One of the unfortunate facts of life is that the older you get, the less effective your body becomes. Activities that seemed simple when you were in your 20’s, such as hitting the gym for an intense workout or going for a high powered run, become a lot more difficult when you hit your 60’s. As a result, it becomes tempting to give up on exercise altogether once you reach this age.
However, exercising as you age is very important. Regular exercise has a long list of health benefits, many of which are even more beneficial to seniors. The list below outlines just some of the many senior specific health benefits of regular exercise:
- Regular exercise boosts your brain and helps to protect against a range of age related mental disorders including Alzheimer’s disease, dementia, depression and Parkinson’s disease.
- Regular exercise boosts your eyes and helps to protect against a range of age related vision disorders such as cataracts and glaucoma.
- Regular exercise boosts your heart and cardiovascular system which helps protect against heart disease, high blood pressure and stroke.
- Regular exercise improves bone strength which helps protect against broken bones, fractures and osteoporosis.

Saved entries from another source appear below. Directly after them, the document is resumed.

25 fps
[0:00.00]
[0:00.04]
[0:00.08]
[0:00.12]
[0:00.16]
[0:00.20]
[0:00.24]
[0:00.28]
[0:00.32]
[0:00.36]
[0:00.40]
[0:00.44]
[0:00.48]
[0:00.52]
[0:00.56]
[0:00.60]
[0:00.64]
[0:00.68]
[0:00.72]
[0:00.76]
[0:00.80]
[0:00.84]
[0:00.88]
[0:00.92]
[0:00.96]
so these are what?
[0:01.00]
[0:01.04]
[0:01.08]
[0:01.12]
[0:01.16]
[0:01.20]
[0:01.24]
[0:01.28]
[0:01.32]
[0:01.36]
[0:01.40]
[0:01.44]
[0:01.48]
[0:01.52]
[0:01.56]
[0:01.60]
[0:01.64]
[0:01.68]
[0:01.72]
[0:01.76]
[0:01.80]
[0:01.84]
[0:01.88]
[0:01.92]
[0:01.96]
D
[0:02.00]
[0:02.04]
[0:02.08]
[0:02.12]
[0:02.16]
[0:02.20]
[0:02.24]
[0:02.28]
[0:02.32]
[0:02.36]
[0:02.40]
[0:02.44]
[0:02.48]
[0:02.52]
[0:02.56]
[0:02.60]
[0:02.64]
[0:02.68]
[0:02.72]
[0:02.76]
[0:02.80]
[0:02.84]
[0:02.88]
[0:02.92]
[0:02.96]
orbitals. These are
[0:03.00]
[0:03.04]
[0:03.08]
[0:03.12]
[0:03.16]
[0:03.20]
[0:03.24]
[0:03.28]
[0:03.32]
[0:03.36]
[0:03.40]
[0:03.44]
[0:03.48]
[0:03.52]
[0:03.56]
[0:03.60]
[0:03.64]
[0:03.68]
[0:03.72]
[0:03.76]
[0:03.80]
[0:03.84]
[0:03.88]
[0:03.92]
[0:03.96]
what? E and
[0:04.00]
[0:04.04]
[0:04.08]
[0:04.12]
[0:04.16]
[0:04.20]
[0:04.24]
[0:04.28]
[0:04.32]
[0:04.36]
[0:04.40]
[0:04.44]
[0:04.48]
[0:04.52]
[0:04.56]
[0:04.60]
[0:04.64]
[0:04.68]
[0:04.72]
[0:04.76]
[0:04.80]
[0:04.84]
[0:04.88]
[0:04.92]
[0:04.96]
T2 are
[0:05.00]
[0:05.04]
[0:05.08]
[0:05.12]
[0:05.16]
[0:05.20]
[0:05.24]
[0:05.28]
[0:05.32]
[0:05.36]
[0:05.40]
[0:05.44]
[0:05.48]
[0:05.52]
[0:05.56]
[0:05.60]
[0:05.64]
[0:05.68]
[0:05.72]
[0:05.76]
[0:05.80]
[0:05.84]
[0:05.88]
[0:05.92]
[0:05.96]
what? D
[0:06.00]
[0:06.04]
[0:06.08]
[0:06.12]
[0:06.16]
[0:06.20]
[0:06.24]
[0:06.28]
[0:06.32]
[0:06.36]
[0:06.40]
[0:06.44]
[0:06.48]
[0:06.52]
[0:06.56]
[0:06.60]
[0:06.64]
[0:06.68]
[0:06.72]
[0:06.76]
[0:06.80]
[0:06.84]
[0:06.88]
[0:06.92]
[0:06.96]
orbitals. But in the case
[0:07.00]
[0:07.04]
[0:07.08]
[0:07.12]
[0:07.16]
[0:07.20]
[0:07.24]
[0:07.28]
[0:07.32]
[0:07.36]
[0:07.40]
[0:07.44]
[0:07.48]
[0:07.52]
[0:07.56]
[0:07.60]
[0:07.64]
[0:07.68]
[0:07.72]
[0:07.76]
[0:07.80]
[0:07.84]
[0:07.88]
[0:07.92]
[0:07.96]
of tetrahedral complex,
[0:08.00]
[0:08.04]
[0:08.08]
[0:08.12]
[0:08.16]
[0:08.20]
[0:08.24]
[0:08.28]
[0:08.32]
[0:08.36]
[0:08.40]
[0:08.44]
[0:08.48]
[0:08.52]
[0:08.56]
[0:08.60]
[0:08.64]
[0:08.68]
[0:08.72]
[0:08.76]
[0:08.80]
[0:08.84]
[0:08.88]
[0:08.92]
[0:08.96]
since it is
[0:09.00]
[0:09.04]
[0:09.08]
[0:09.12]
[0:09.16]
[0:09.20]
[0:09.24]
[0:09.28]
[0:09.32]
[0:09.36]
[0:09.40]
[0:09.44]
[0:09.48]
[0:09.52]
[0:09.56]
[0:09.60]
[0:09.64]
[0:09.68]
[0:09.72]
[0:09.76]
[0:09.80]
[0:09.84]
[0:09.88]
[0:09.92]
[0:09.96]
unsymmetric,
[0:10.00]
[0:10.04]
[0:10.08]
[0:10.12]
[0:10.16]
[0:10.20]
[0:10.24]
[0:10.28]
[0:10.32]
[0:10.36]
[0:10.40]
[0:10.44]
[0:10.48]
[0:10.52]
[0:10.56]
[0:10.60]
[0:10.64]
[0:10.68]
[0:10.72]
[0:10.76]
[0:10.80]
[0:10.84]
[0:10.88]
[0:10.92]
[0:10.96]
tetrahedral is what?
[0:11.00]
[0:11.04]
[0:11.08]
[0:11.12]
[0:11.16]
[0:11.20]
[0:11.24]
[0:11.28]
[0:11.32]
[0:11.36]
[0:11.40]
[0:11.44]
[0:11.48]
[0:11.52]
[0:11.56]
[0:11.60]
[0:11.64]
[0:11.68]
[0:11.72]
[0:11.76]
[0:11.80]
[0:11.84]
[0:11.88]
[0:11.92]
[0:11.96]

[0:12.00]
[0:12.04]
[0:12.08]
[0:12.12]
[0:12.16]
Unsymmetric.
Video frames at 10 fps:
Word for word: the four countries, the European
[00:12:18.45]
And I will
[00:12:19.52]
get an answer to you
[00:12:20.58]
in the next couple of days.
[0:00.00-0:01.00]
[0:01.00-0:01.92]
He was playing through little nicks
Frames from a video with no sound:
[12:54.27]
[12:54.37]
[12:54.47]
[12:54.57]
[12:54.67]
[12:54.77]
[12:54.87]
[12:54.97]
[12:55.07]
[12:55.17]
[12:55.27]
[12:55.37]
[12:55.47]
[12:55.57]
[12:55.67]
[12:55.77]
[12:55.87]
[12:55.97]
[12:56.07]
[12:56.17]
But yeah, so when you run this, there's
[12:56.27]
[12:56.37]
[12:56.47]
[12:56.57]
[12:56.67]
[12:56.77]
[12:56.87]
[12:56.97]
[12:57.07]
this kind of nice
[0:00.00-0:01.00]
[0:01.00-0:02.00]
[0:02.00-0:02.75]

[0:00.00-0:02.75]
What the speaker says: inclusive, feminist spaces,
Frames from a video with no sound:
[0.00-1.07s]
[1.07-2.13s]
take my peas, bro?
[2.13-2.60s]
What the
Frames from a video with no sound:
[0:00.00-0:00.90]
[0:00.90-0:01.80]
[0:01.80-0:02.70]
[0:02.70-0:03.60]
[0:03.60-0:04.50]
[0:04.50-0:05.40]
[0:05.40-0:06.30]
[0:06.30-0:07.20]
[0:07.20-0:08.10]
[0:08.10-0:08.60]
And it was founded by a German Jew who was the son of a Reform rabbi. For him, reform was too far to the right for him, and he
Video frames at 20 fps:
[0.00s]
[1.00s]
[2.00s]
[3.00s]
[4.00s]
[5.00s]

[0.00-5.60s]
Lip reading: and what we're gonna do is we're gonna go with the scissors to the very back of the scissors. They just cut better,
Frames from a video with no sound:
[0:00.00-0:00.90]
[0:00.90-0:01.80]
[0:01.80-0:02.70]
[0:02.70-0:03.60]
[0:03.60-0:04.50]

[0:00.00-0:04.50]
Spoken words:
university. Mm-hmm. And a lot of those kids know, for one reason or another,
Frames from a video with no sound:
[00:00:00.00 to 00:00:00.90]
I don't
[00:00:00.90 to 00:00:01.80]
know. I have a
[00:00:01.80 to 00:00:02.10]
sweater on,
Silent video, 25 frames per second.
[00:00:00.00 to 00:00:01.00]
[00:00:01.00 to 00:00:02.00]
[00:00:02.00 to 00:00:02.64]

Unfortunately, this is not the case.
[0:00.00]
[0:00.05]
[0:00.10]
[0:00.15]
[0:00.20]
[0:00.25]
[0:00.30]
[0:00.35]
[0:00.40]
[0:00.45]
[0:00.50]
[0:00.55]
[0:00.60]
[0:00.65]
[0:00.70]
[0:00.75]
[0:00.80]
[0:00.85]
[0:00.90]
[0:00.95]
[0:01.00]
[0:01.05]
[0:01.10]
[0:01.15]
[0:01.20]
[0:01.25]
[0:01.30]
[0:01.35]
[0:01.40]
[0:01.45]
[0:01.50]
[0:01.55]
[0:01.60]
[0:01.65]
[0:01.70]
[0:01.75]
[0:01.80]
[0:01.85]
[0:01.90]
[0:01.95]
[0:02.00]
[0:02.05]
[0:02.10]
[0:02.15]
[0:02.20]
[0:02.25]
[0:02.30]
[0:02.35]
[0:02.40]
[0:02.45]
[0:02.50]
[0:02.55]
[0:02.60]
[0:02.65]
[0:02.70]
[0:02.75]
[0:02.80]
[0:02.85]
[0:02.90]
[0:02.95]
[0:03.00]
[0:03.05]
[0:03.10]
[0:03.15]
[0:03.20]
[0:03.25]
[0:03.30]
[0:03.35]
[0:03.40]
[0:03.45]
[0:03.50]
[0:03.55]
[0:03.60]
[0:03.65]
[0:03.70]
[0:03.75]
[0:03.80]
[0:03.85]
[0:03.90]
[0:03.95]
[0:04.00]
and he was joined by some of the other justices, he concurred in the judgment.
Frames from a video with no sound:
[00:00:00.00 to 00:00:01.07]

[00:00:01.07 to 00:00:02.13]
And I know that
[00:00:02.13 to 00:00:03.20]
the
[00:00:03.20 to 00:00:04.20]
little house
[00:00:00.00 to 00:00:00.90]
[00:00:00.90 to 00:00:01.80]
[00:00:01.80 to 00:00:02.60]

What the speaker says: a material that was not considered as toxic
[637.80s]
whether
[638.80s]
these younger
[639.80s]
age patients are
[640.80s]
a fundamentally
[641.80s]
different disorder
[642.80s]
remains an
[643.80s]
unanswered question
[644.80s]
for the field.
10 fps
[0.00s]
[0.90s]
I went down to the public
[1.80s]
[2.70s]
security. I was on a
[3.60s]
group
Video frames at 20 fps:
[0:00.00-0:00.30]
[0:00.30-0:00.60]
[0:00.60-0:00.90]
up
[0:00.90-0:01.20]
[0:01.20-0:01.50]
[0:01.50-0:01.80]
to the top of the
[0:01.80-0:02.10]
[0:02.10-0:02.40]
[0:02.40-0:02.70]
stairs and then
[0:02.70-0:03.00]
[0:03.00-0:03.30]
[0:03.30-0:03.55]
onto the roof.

- Regular exercise improves your balance which helps protect you from falls and the related injuries.
- Regular exercise improves your muscular strength and mobility which enhances your quality of life and allows you to perform daily tasks without assistance.
- Regular exercise protects against a range of chronic disease including cancer and diabetes.
Instead of giving up on exercise as you age, you just need to adapt your exercise routine. While lung busting 10 mile runs or lifting huge weights at the gym may no longer be a possibility, there are still plenty of low impact exercises you can try.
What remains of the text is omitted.